R v MCKENZIE  EWCA Crim 1544
A judge had been correct to sentence the appellant to 15 months’ imprisonment for a count of fraud. The offence was a single count of fraud in a wider conspiracy to defraud insurance companies by making claims following bogus road traffic accidents. The appellant had claimed to be a passenger in a car involved in a road traffic accident and he had claimed whiplash. No collision had taken place. The claim was maintained for over a year and the insurance company paid out £33,000. The judge’s sentence of 15 months' imprisonment was correct. A deterrent sentence was necessary due to the prevalence of that type of offence and to show that it would not be tolerated.
SIMSON V ISLINGTON LBC  EWHC 2527 (QB)
The Administrative Court distinguished the case of Barker v Lancashire County Council and dismissed the Defendant’s appeal upholding the judge’s finding that it was not unreasonable for a local highway authority to have carried out further investigations where a residential road had serious visible damage and the Claimant had fallen on the kerbside sustaining injury.
POOLE V WRIGHT (T/A SIMON WRIGHT RACING DEVELOPMENT)  EWHC 2375 (QB)
The owner of a go-kart was not liable in negligence to the claimant, who had suffered catastrophic injuries after her scarf became entangled in the moving parts at the rear of the kart while she was driving it. The accident kart had no hidden defect and the fact that it had moving parts which were unguarded and would be in close proximity to the driver of the kart was obvious for all to see. In circumstances other than the "hidden defect" case, the imposition of a duty of care would not be fair or reasonable and would impose an undue burden of legal responsibility on those who wished to share such equipment with others who might wish to use it.
CAVE V BULLEY DAVEY (A FIRM) (QBD, unreported)
CPR 36.11(6) entitled a claimant to be paid a sum offered under CPR Part 36 within 14 days of its acceptance, which could not be set off against any cost liability he might subsequently be assessed to have to the defendant.

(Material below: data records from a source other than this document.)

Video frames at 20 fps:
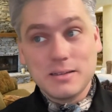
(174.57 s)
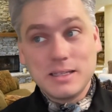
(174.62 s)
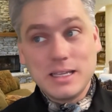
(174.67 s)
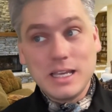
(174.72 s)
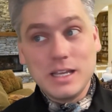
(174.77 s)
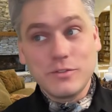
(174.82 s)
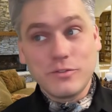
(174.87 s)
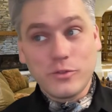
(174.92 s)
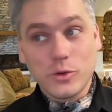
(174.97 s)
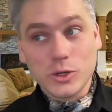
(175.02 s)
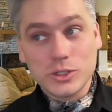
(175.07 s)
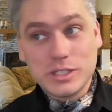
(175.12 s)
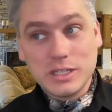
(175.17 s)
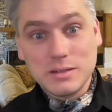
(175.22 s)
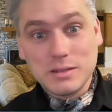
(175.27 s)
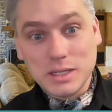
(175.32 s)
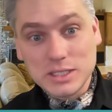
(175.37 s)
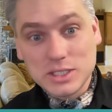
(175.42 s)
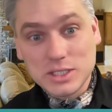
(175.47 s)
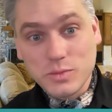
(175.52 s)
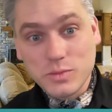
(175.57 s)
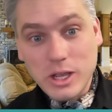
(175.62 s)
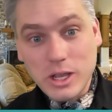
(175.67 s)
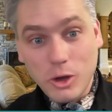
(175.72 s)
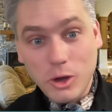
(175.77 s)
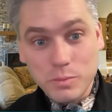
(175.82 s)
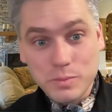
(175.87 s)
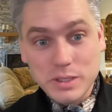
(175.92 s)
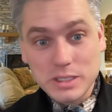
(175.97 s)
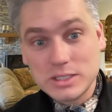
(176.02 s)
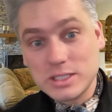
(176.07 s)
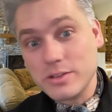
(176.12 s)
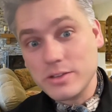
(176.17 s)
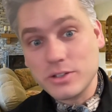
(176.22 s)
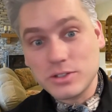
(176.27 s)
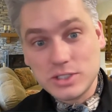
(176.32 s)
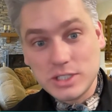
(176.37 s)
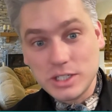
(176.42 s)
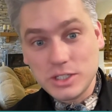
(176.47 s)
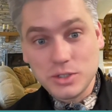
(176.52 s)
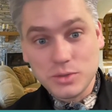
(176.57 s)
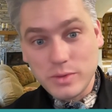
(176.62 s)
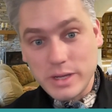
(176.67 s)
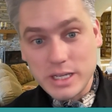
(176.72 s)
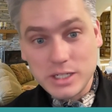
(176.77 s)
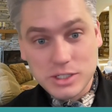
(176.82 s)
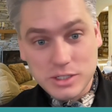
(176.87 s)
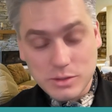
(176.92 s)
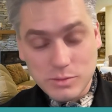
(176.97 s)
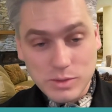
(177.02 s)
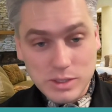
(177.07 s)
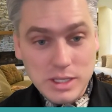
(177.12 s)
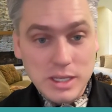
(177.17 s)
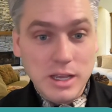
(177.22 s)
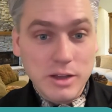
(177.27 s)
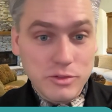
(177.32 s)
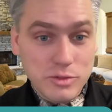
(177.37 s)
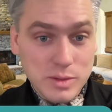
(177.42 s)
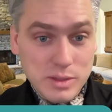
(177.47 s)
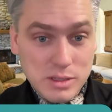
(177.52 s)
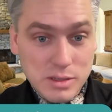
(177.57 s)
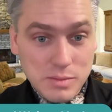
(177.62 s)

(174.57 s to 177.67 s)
in 14 months, we hope this other situation with the government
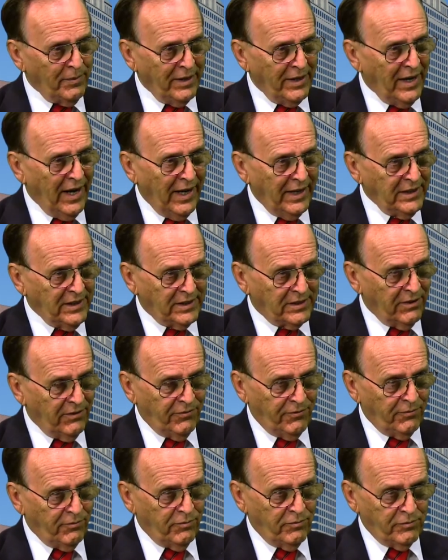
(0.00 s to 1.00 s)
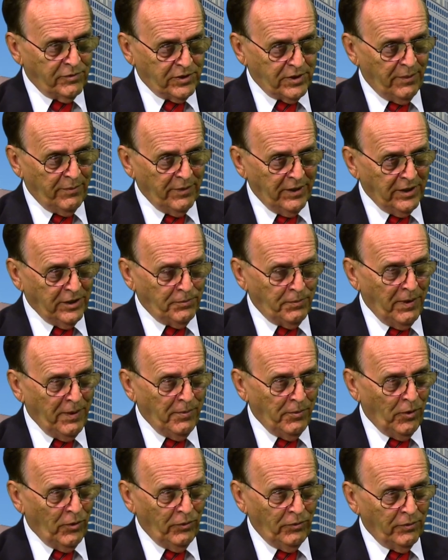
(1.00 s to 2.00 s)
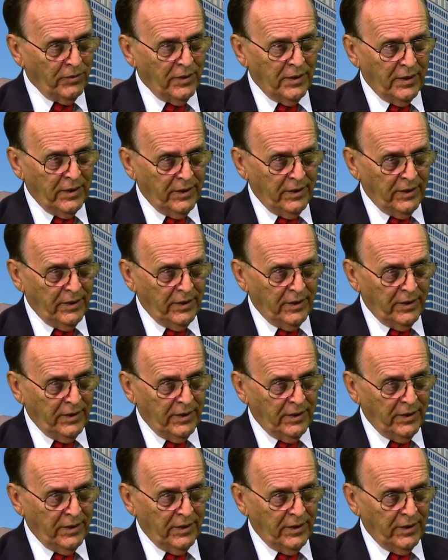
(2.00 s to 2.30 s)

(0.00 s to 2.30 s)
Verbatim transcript: be nice if some of these people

WYCHE V CAREFORCE GROUP  EWHC 3282
A party was entitled to relief from sanction under CPR 3.9 (1) in relation to errors in providing electronic disclosure under an unless order that had debarred that party from relying on a defence in the event of non-compliance. It was considered that the defaults had been caused by human error and were unintentional, they had not affected the trial date and their consequences had been temporary.
MITCHELL V NEWS GROUP NEWSPAPERS  EWHC 2355 (QB)
A Claimant in a defamation claim who had failed to file his cost budget prior to the case management hearing contrary to PD 51D was not granted relief from sanction and his budget would be restricted to the applicable court fees. In the judgment the Master indicated that that stricter approach under the Jackson reforms was central to the judgment and permission to appeal was granted to the Claimant. The matter is soon to be determined by the Appeal Court.
Rayyan Al Iraq Company Ltd v Trans Victory Marine Inc  EWHC 2696
Where solicitors had simply by reason of oversight served particulars of claim two days after the expiry of the 28-day period allowed by there was in all the circumstances the clearest case for an extension of time having regard to 3.9 and the defendants should not have attempted to exploit an error which should have been inconsequential.